Update: On March 8, the Trump administration rejected Idaho's plan and threatened to take over enforcement in the state if it doesn't comply with the law.

The Obamacare debate that overtook Capitol Hill last year is back. But this time, the epicenter is in a state capitol.

Last week, a bipartisan group of governors released their blueprint for improving health care, calling on the Trump administration to, among other things, restore Obamacare subsidies. Three days later, 20 Republican attorneys general filed a lawsuit, arguing that the GOP tax law passed in December makes Obamacare unconstitutional. 

But it's in Boise, Idaho, where the debate is getting the most attention and has the potential to shock health care marketplaces across the country.

To stabilize the marketplace, Idaho GOP Gov. Bruce Otter signed an executive order in January allowing health insurance plans to ignore the Affordable Care Act (ACA), President Obama's signature legislation. Otter's "creative options" for reducing premiums include eliminating maternity coverage, charging higher prices for older patients and refusing to cover preexisting conditions. As long as insurance companies offer one plan compliant with the ACA, noncompliant plans will be welcome under Idaho's new rules.

With Blue Cross hoping to offer "Freedom Blue" plans in March, many health policy experts expect lawsuits to be filed against Otter's unprecedented policy. No other state has attempted similar changes without first getting federal approval. Idaho isn't even asking for it.

The question now is whether the Trump administration -- which supported failed efforts to repeal Obamacare last year and has since taken several actions to weaken the law -- will interject in Idaho to protect the most basic tenets of the ACA. If it doesn't, health policy observers expect other states to pursue similar changes.

But the question goes beyond whether the feds will stop Idaho in its tracks: If any state fails to enforce federal health laws, the federal government has the ability to turn it into a "direct enforcement state," meaning the state cedes its regulatory powers to the federal Centers for Medicare and Medicaid Services (CMS).

A state can also choose this arrangement for itself.

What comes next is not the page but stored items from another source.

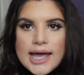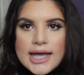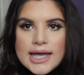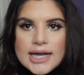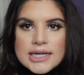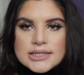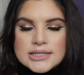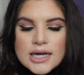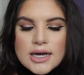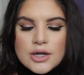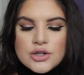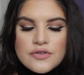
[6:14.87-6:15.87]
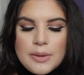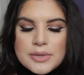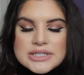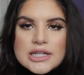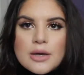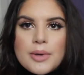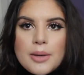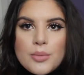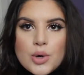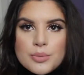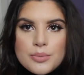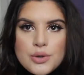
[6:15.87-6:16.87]
and November is a little bit
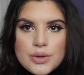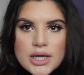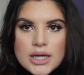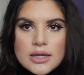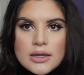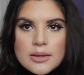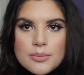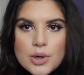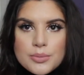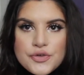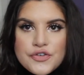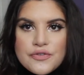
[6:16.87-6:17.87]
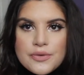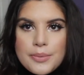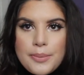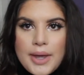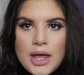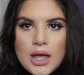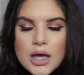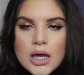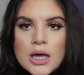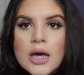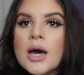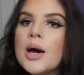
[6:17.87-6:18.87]
more muted of pink.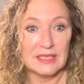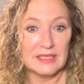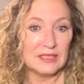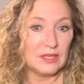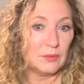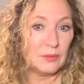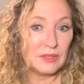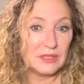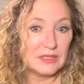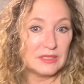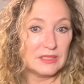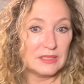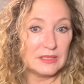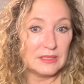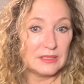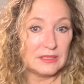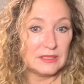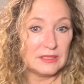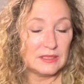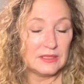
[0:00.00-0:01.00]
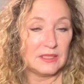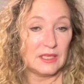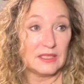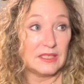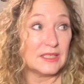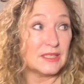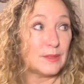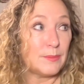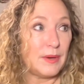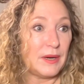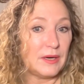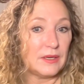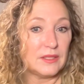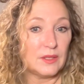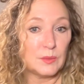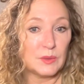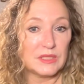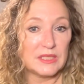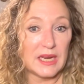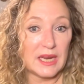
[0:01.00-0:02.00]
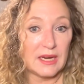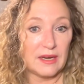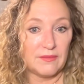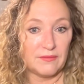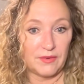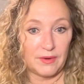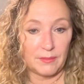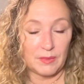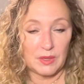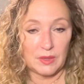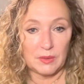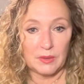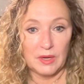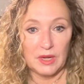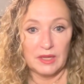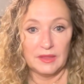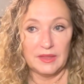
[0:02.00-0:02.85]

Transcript: that was that disappeared, that was taken from you,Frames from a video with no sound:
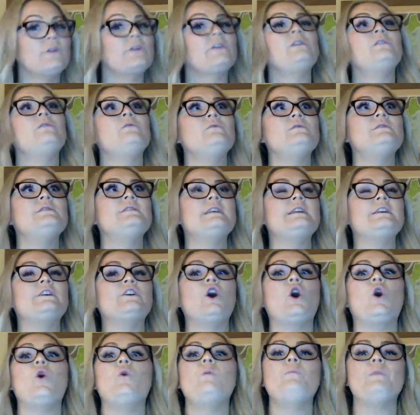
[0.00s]
using
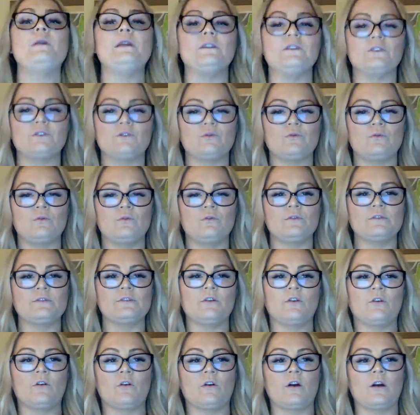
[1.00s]
coping
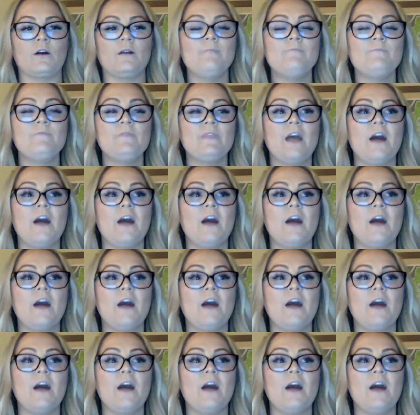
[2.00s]
tools or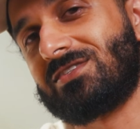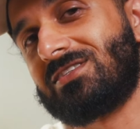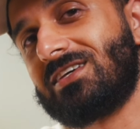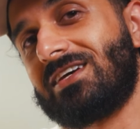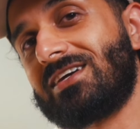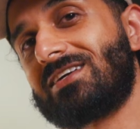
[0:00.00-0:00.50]
the
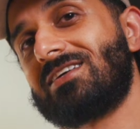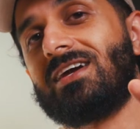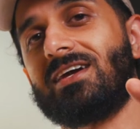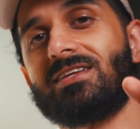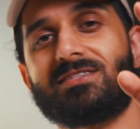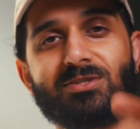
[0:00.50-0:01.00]
steak
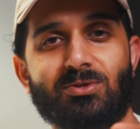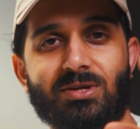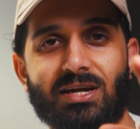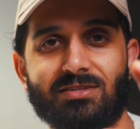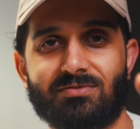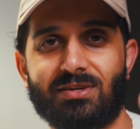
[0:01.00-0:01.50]
and see you
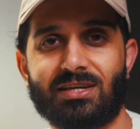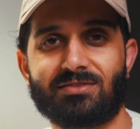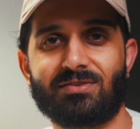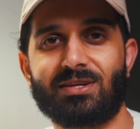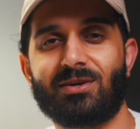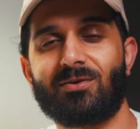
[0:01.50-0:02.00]
guys for the
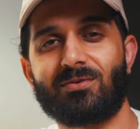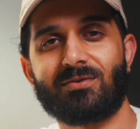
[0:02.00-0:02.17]
next video.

When the ACA first passed, four conservative states -- Missouri, Oklahoma, Texas and Wyoming -- did just that, largely out of opposition to the law.

In Oklahoma, for instance, residents voted overwhelmingly on a ballot measure to keep the state from enforcing their end of the ACA. And when the state received $54 million from the federal government to implement the law, the governor gave it all back.

Is Idaho next?

Idaho hasn't expressed interest in becoming a direct enforcement state, and it remains to be seen what the official reaction will be from the Health and Human Services Department.

“I just don’t believe in premature opinions on complex, important topics -- serious, weighty matters,” HHS Secretary Alex Azar told reporters last week. "Let's see where Idaho ends up."

But given President Trump’s consistent undermining of the law, it’s unlikely that CMS will swoop in and declare Idaho a direct enforcement state, says Sabrina Corlette, research professor at Georgetown University's Center on Health Insurance Reforms.

If the federal government does give Idaho the green light, some health policy experts wonder just how much CMS will directly enforce Obamacare in the four existing direct enforcement states going forward. There is no reason to believe that CMS didn't enforce the law in those four states last year, but as Trump and the Republican-controlled Congress continue to weaken the law with actions like repealing the individual mandate, there are increasingly less regulations to enforce altogether.

Although becoming a direct enforcement state seems like a political win for states opposed to the ACA, state officials don’t recommend it.

Mike Rhoades, Oklahoma's deputy insurance commissioner, admits it hasn’t been easy, and an official with the Wyoming Department of Insurance says it’s only worked there because of how sparsely populated the state is.

“I can’t imagine in a heavily populated state that it would work,” says Denise Burke, health care analyst at the Department of Insurance in Wyoming.

In practice, a direct enforcement state must turn over all paperwork from insurance carriers in their state to the federal government. They rely on the federal government to make sure their marketplace plans are up to snuff and to negotiate big changes, such as premium increases. Essentially, they act as middlemen between the federal government and insurance companies.

“It’s a pain in the butt for insurance companies because they still have to turn in documents to the state to make sure everything is complying with state laws, in addition to the federal government," Corlette says. "And quite frankly, states in general are best positioned to address issues on the ground in their market."